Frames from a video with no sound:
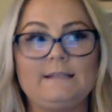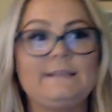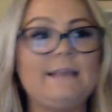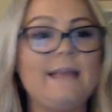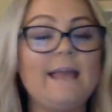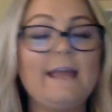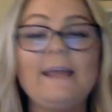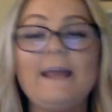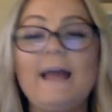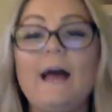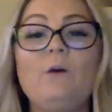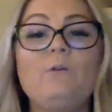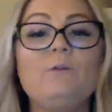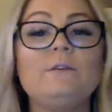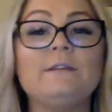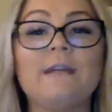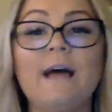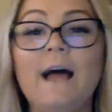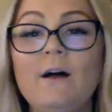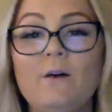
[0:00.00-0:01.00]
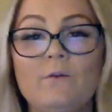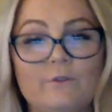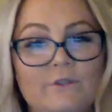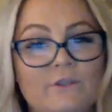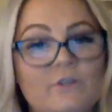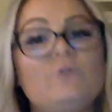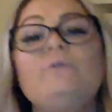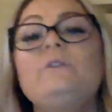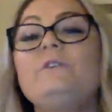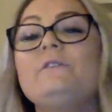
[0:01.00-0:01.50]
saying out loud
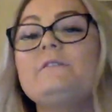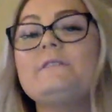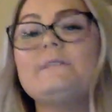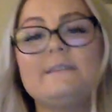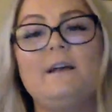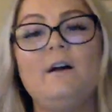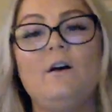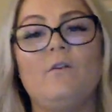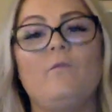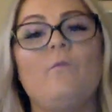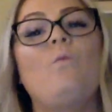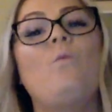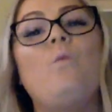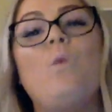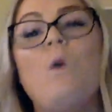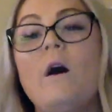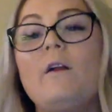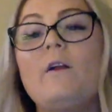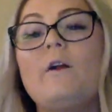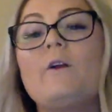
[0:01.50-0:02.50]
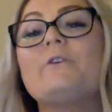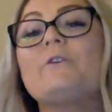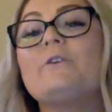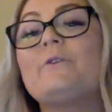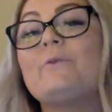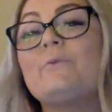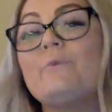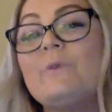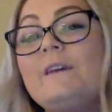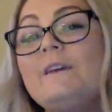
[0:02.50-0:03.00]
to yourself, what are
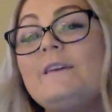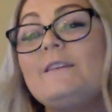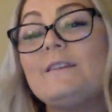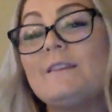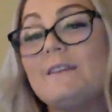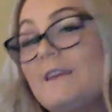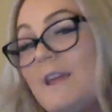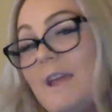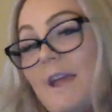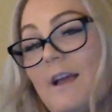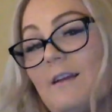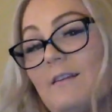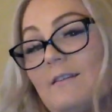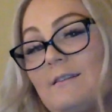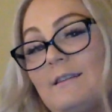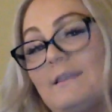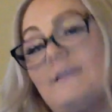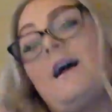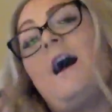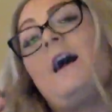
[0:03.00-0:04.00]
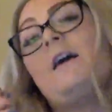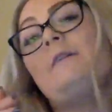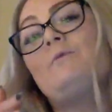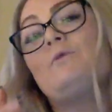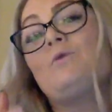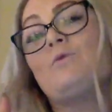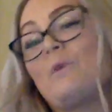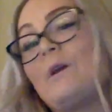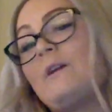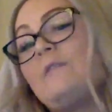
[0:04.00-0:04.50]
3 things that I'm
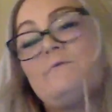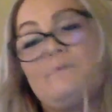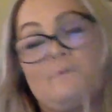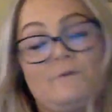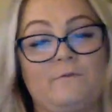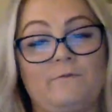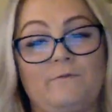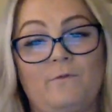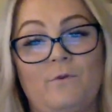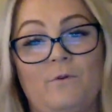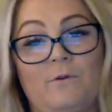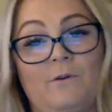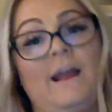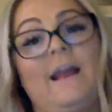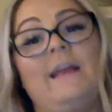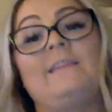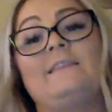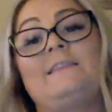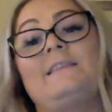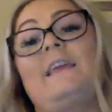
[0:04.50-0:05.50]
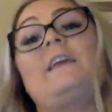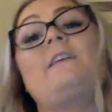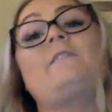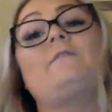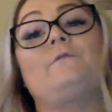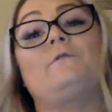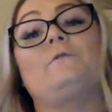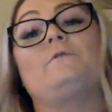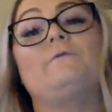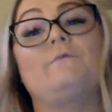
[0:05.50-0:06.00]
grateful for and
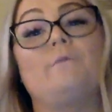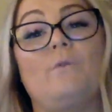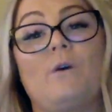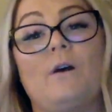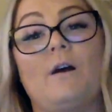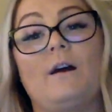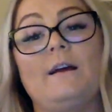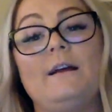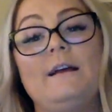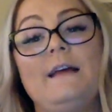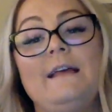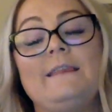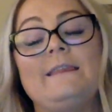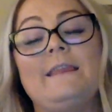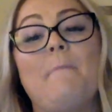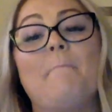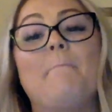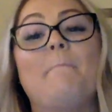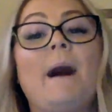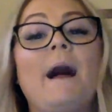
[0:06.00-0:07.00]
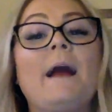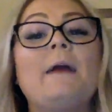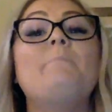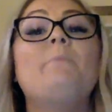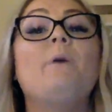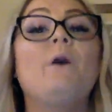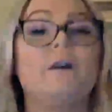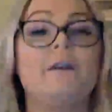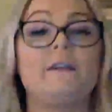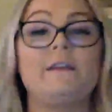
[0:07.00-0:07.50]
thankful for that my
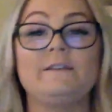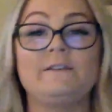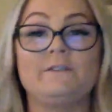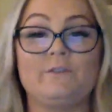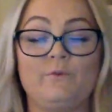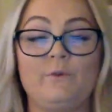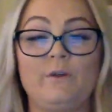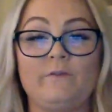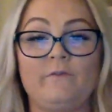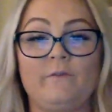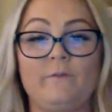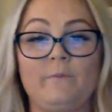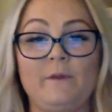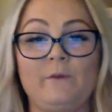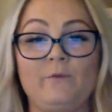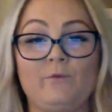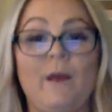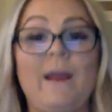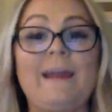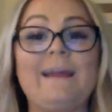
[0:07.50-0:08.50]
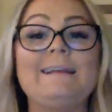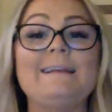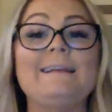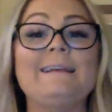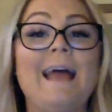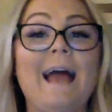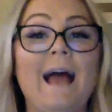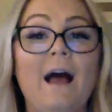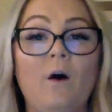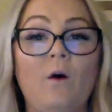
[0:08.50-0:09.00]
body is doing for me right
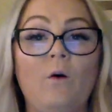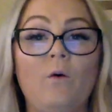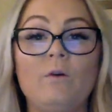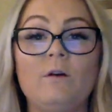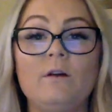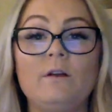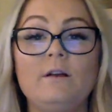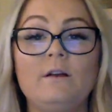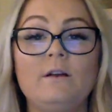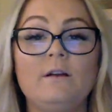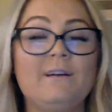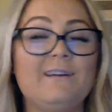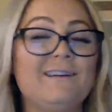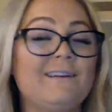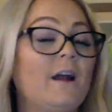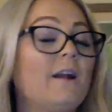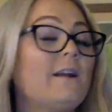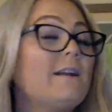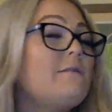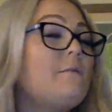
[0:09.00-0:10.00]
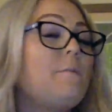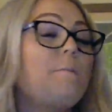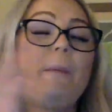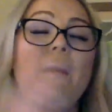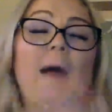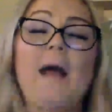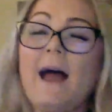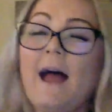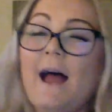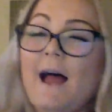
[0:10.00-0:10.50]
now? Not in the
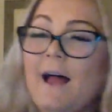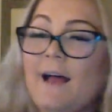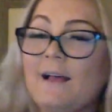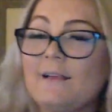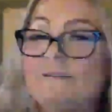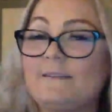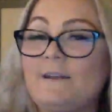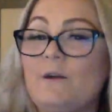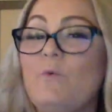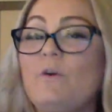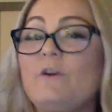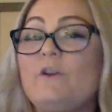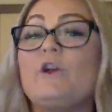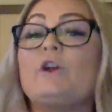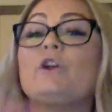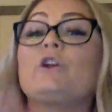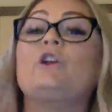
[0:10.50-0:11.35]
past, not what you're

> _ACTION ITEM_
Restate all of the material above word for word. Pictures do not belong in it.

> _OUTPUT FOR THIS EXERCISE_
Frames from a video with no sound:
[0:00.00-0:01.00]
[0:01.00-0:01.50]
saying out loud
[0:01.50-0:02.50]
[0:02.50-0:03.00]
to yourself, what are
[0:03.00-0:04.00]
[0:04.00-0:04.50]
3 things that I'm
[0:04.50-0:05.50]
[0:05.50-0:06.00]
grateful for and
[0:06.00-0:07.00]
[0:07.00-0:07.50]
thankful for that my
[0:07.50-0:08.50]
[0:08.50-0:09.00]
body is doing for me right
[0:09.00-0:10.00]
[0:10.00-0:10.50]
now? Not in the
[0:10.50-0:11.35]
past, not what you're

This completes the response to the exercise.